> [Activity]
Among the lines below, take the one holding "(1801.67 s to 1802.67 s)", the one holding "Transcript: 皆さ", and all lines between them. Set them down exactly.

> [Excerpted records]
==*==
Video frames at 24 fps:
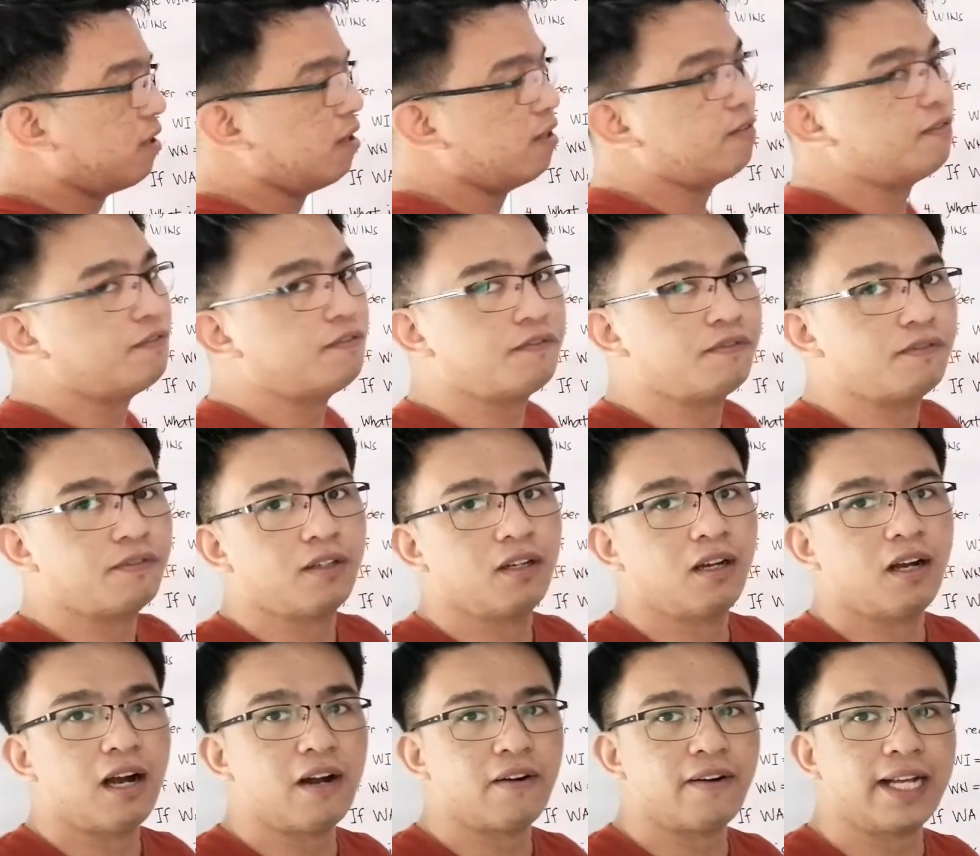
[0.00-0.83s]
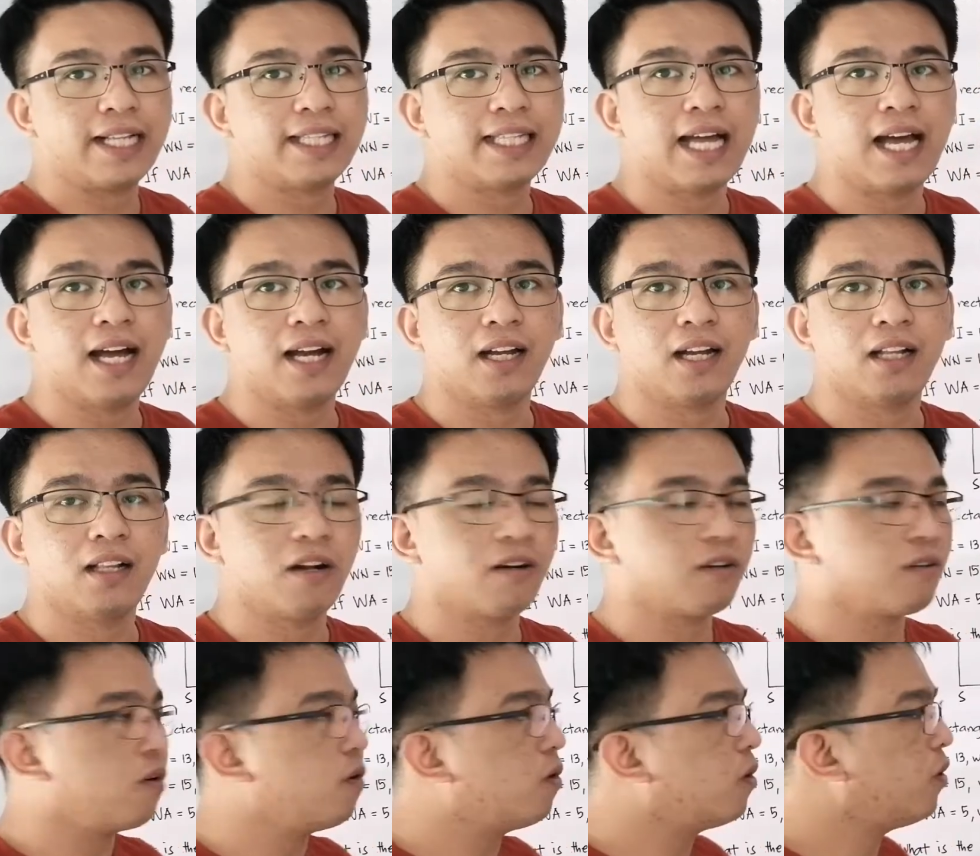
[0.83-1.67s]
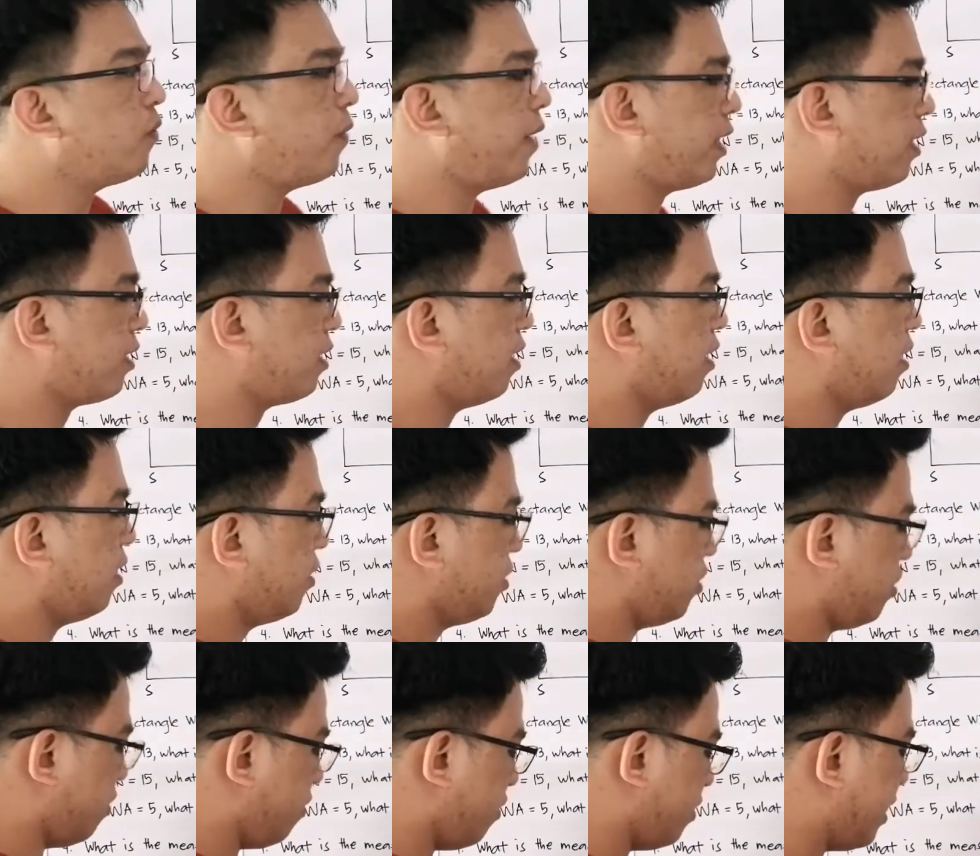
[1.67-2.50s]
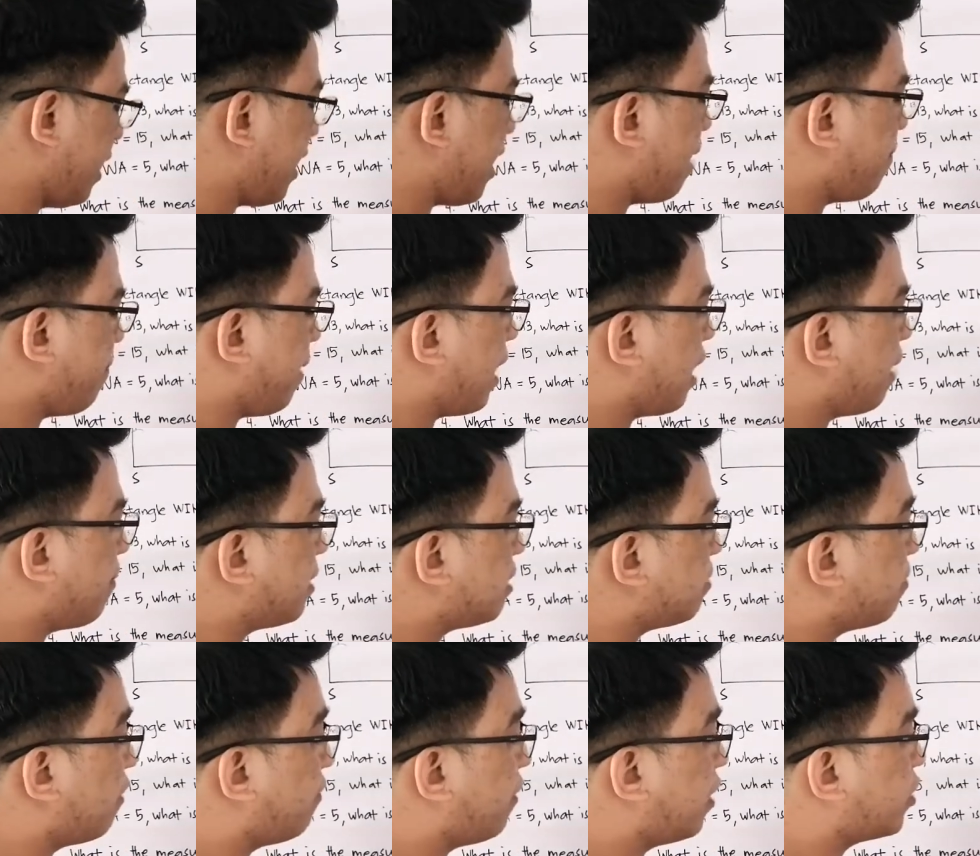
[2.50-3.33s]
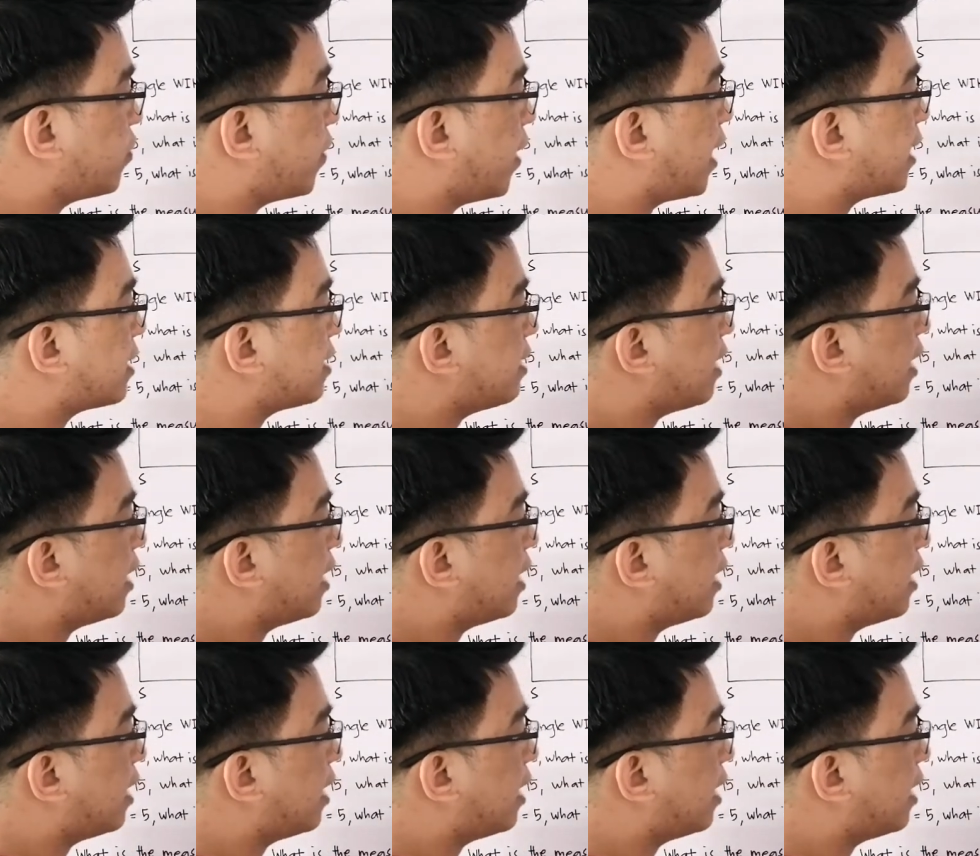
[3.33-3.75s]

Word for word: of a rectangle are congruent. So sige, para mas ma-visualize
==*==
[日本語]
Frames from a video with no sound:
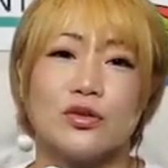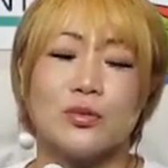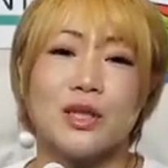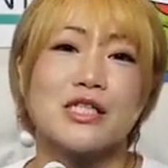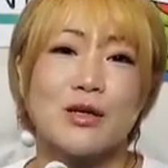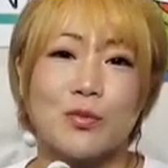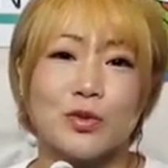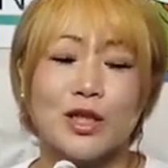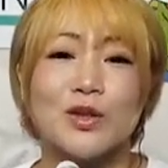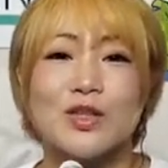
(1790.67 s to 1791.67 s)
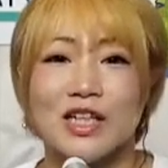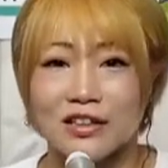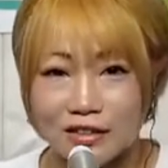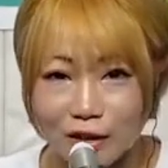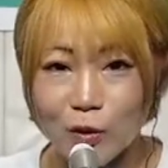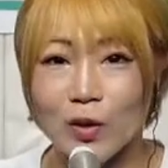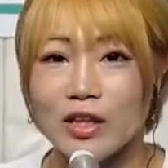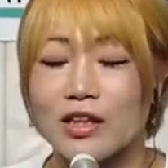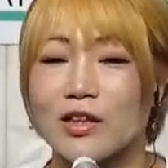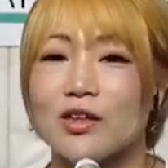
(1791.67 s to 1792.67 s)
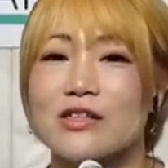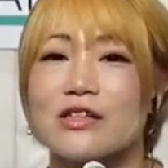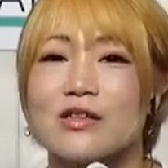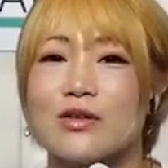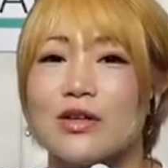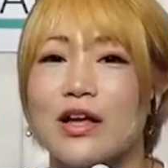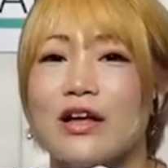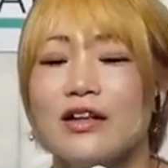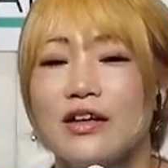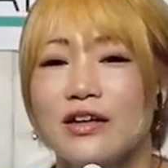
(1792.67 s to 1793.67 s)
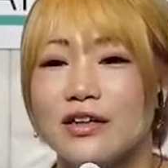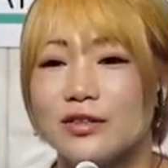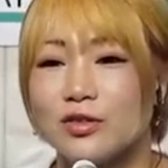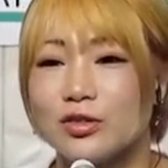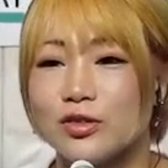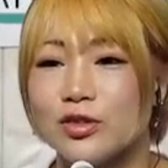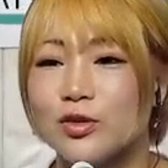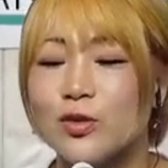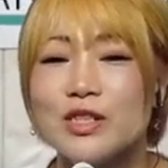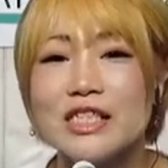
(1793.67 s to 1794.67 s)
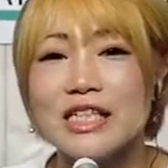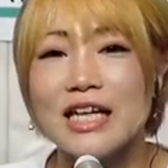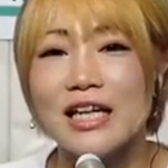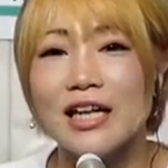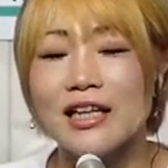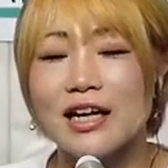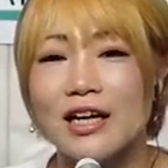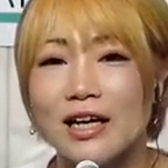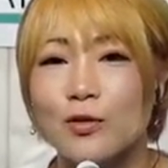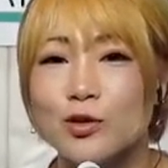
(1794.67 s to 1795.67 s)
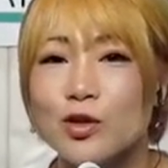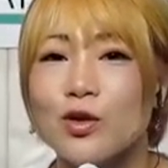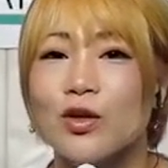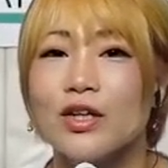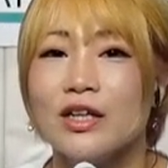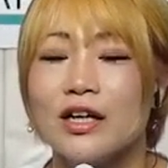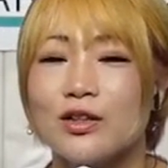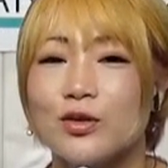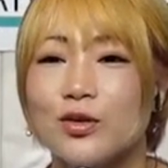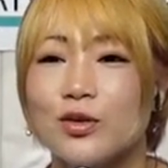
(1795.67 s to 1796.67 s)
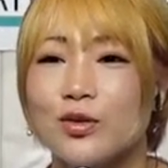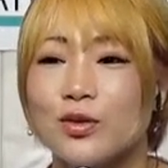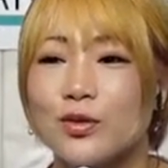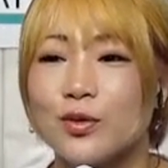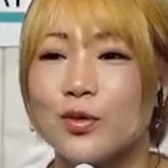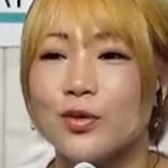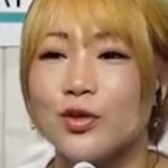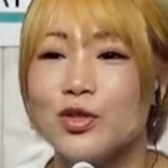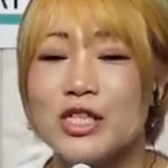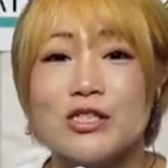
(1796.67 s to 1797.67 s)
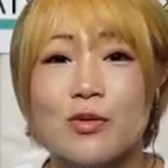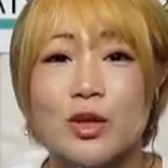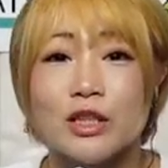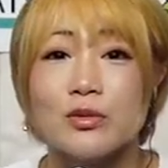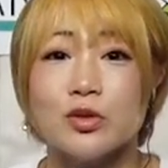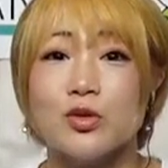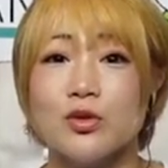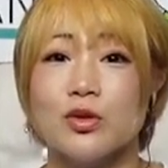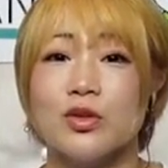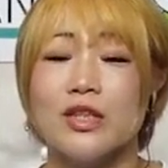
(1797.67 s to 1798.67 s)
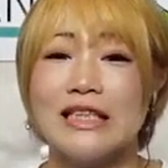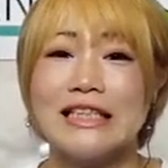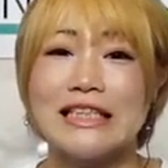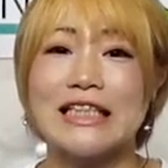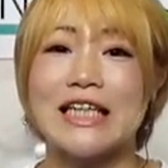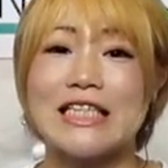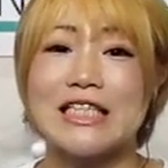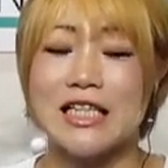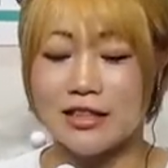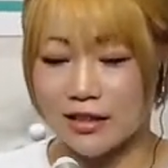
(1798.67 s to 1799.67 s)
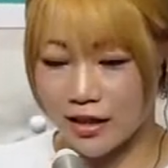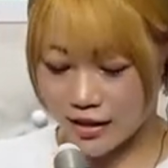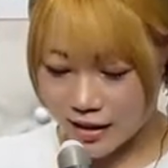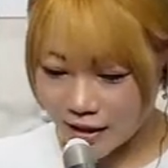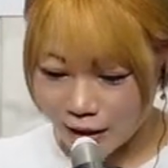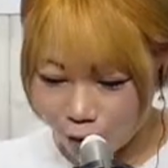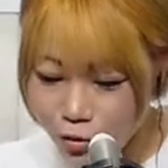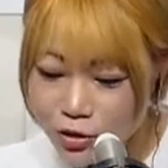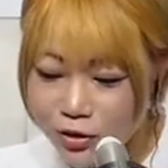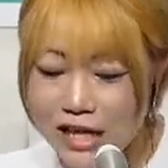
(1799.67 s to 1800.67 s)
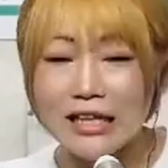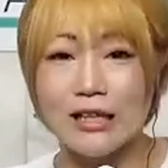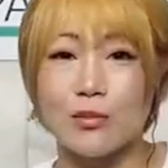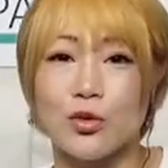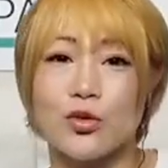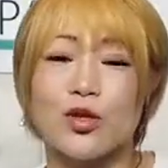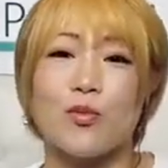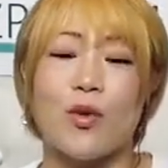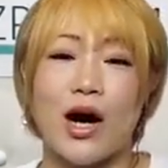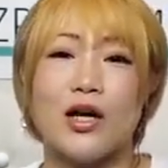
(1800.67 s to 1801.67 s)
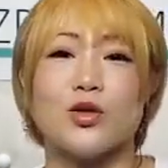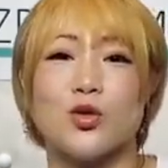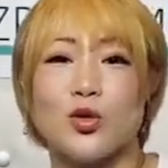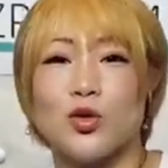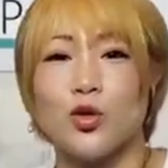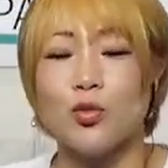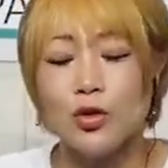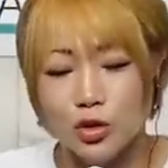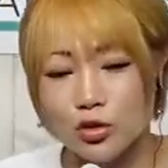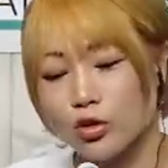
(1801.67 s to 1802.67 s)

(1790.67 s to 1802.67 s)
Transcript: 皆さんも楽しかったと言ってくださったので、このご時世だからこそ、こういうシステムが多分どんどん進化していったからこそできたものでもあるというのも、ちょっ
==*==
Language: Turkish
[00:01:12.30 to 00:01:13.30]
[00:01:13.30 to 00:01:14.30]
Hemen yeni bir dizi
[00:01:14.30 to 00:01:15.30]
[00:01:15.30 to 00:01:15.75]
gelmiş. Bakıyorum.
==*==
> [Answer box]
(1801.67 s to 1802.67 s)

(1790.67 s to 1802.67 s)
Transcript: 皆さんも楽しかったと言ってくださったので、このご時世だからこそ、こういうシステムが多分どんどん進化していったからこそできたものでもあるというのも、ちょっ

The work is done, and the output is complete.